## WHAT IS BEING ASKED
Ignoring the pictures, copy the data exactly.

## SUPPLIED DATA
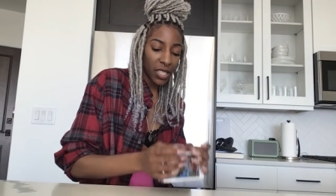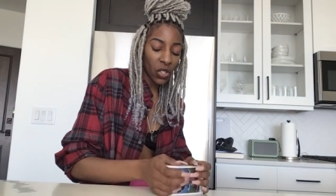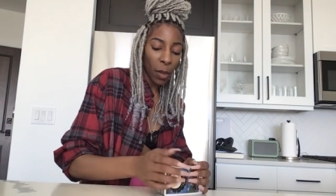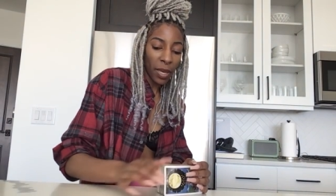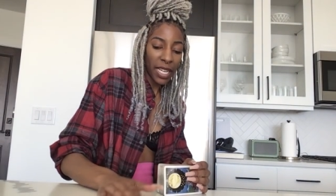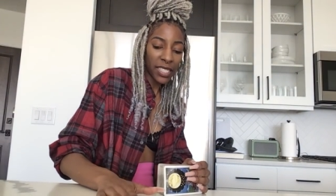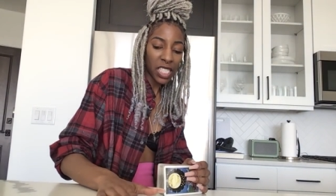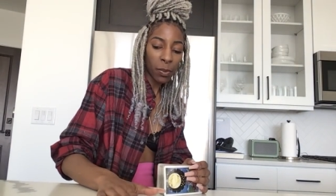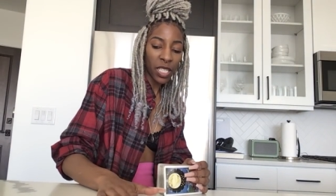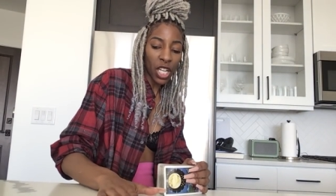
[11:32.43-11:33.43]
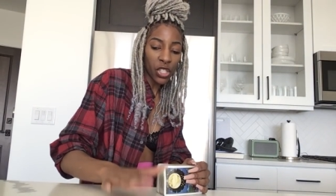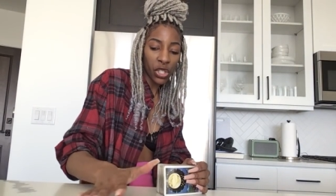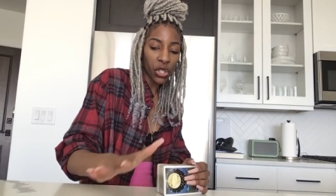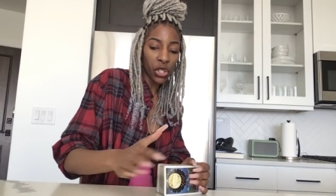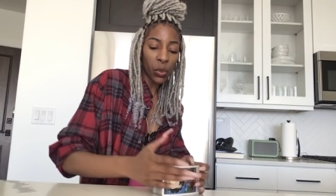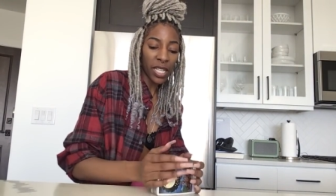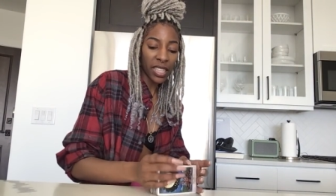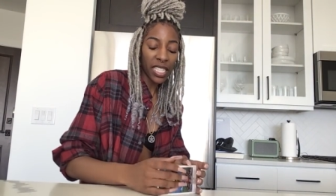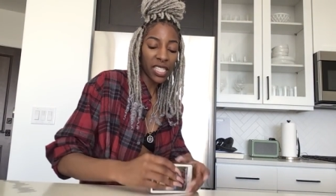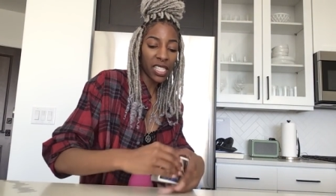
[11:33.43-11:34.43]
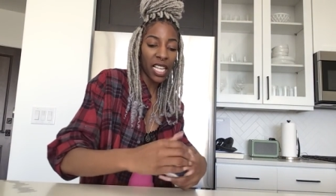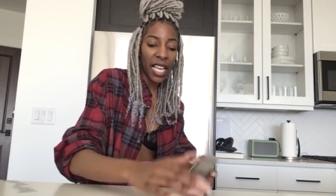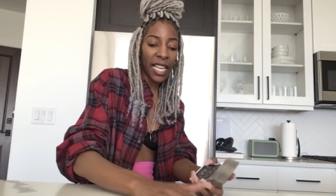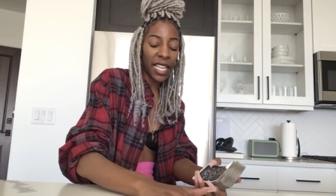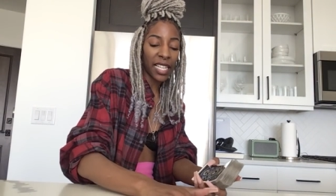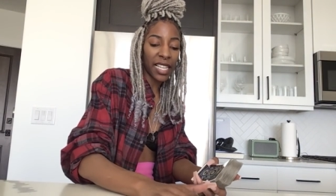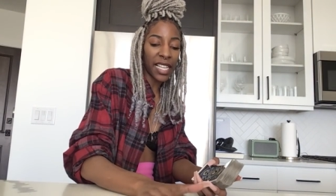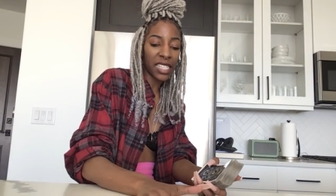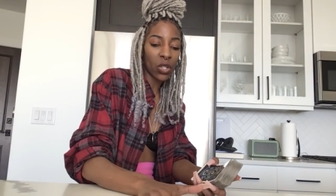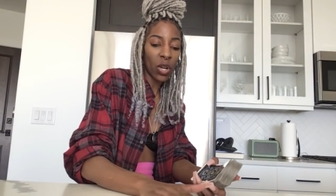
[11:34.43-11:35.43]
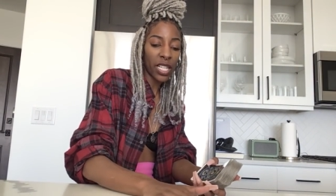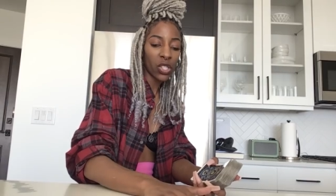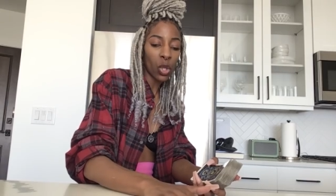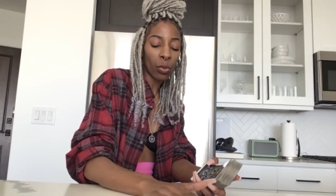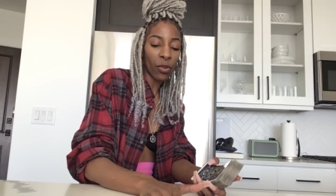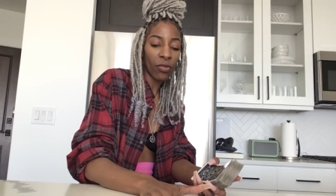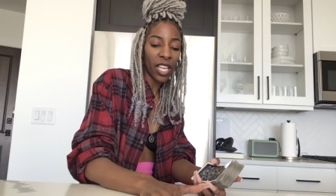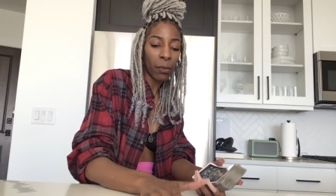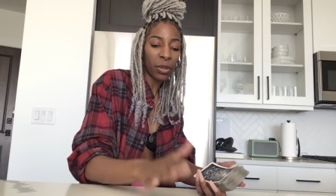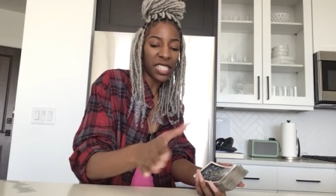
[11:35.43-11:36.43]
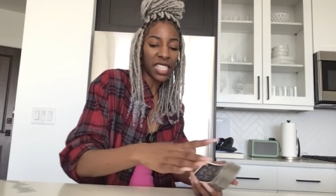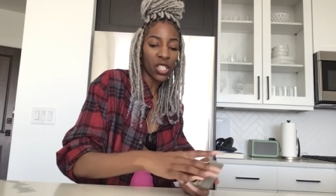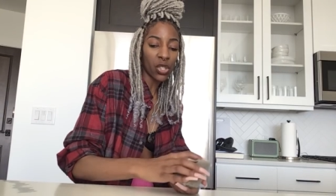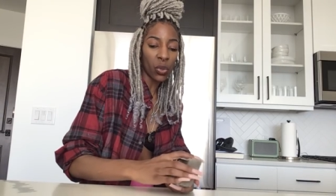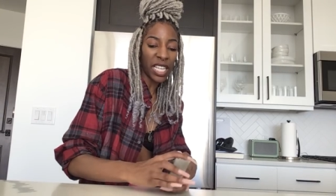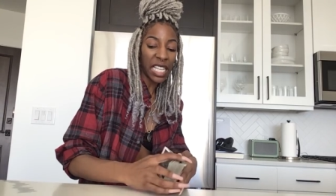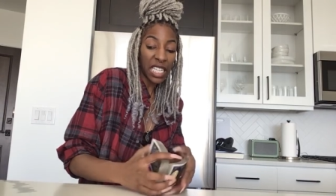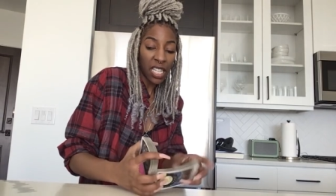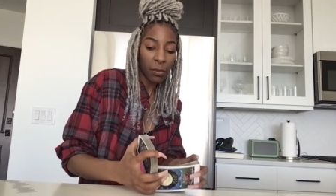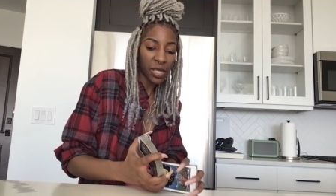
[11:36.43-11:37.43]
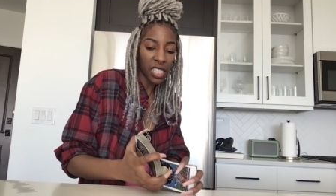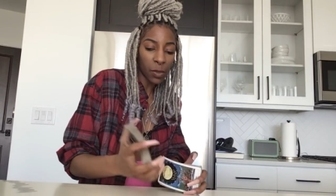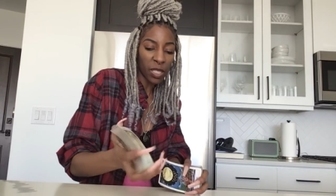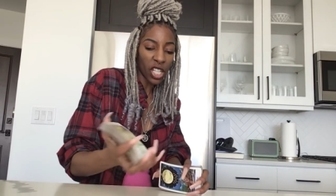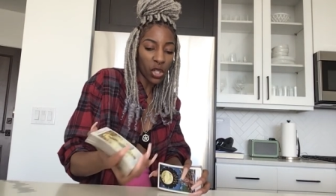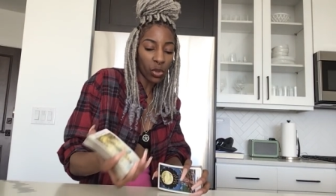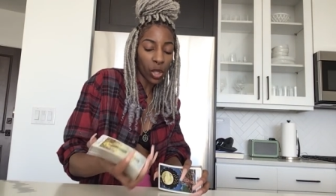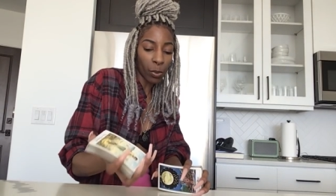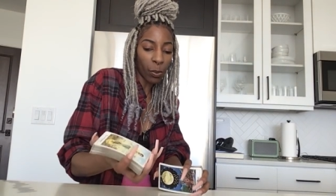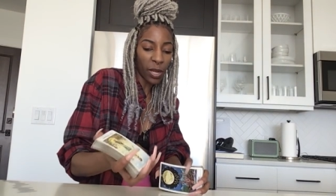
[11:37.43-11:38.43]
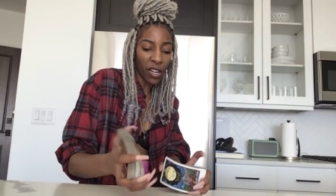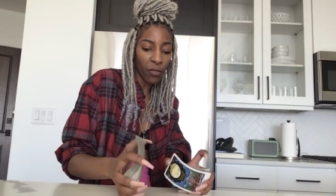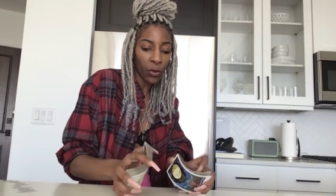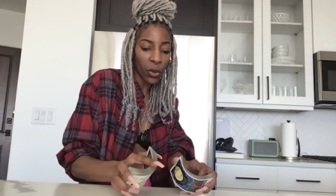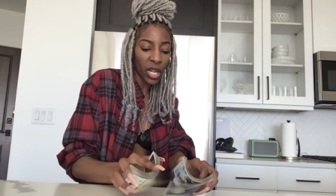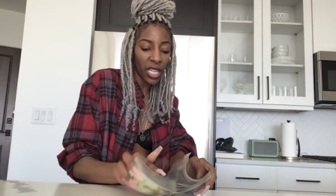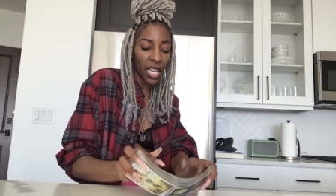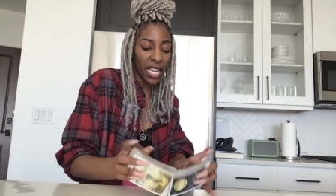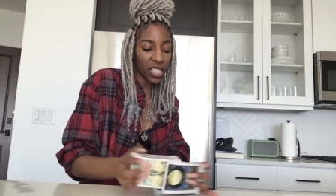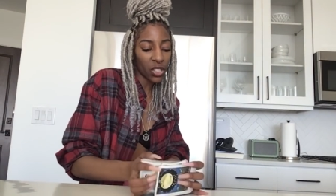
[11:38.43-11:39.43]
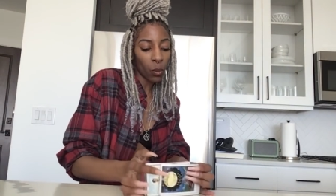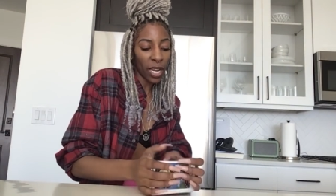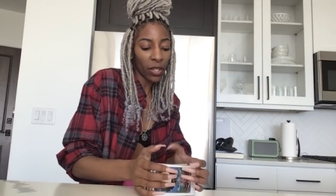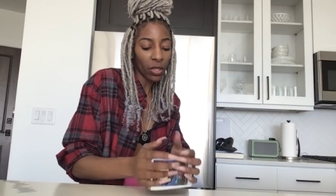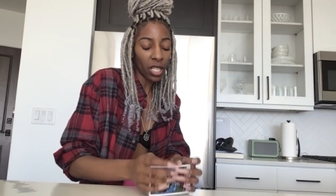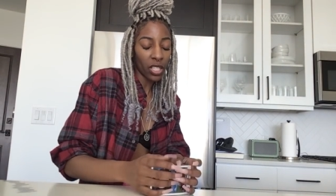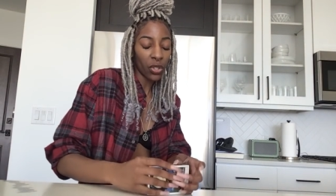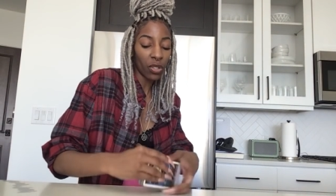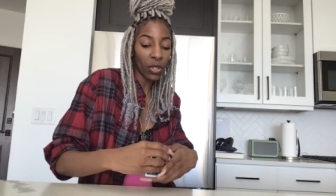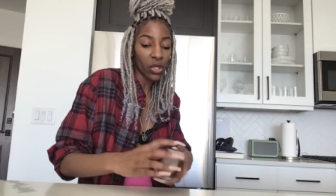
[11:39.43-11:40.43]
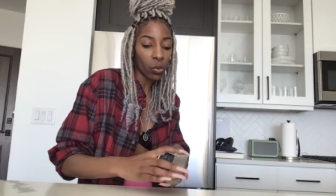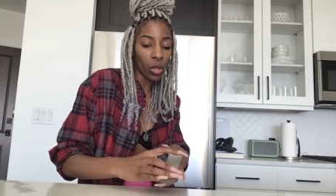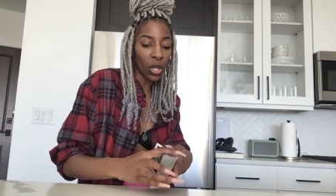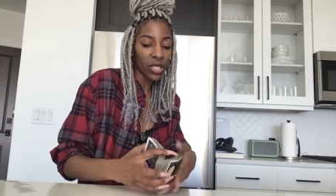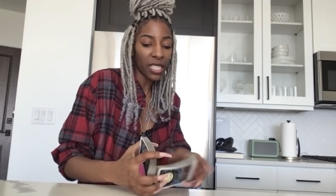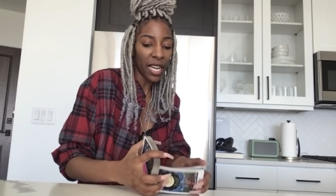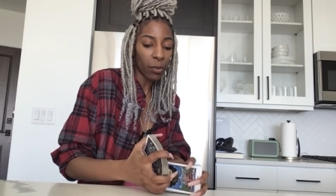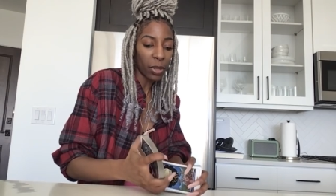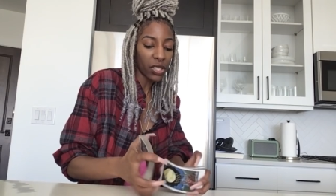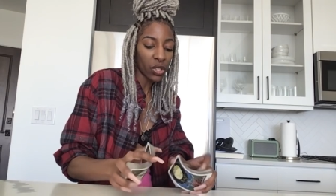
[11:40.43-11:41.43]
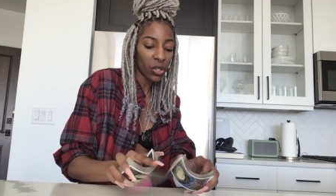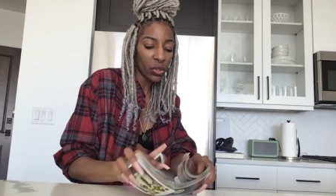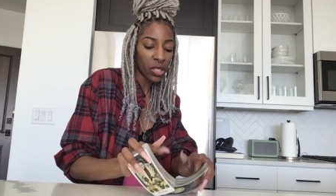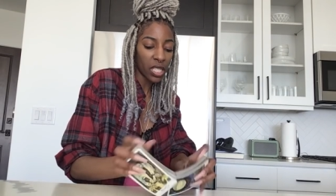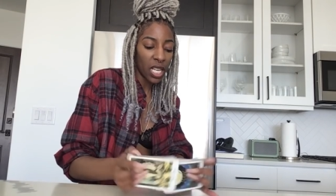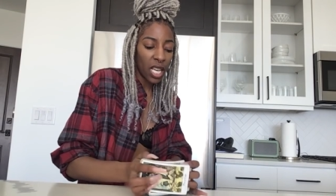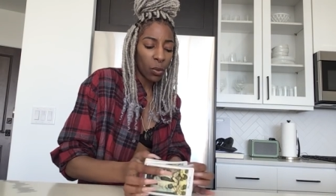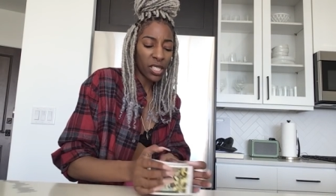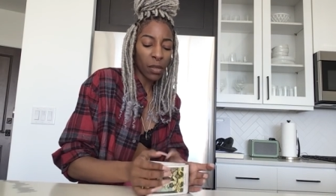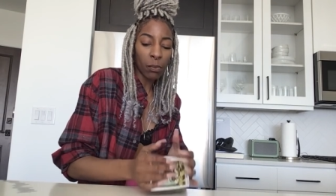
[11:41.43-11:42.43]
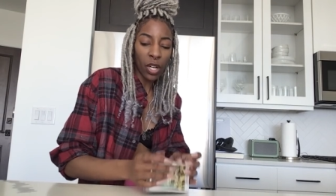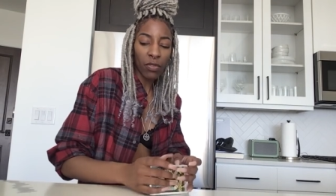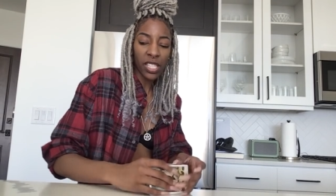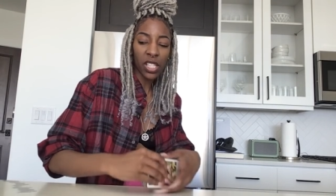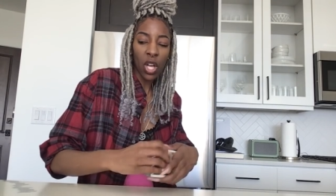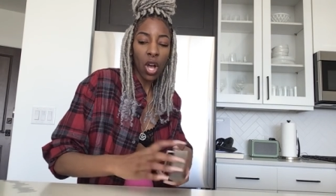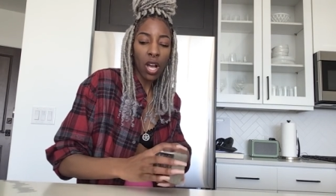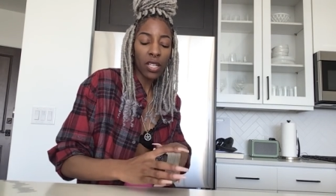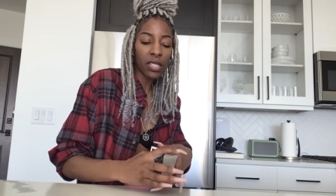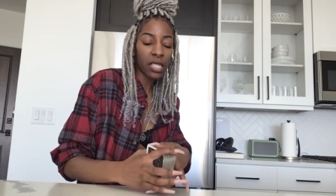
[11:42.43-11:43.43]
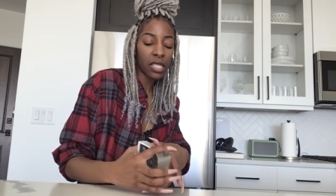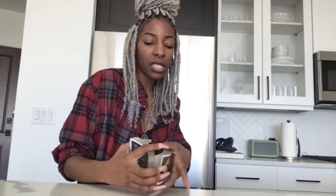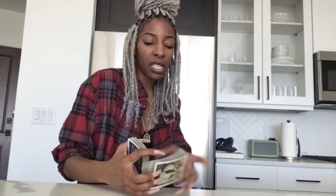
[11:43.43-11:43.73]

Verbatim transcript: So I'm getting just because you're doing this, it's going to prevent potential hiccups just because you, are prepared for it, just the way the uh, universe works. Nine of Pentacles. What is it, Murphy's Laws?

## WRITTEN ANSWER
[11:32.43-11:33.43]
[11:33.43-11:34.43]
[11:34.43-11:35.43]
[11:35.43-11:36.43]
[11:36.43-11:37.43]
[11:37.43-11:38.43]
[11:38.43-11:39.43]
[11:39.43-11:40.43]
[11:40.43-11:41.43]
[11:41.43-11:42.43]
[11:42.43-11:43.43]
[11:43.43-11:43.73]

Verbatim transcript: So I'm getting just because you're doing this, it's going to prevent potential hiccups just because you, are prepared for it, just the way the uh, universe works. Nine of Pentacles. What is it, Murphy's Laws?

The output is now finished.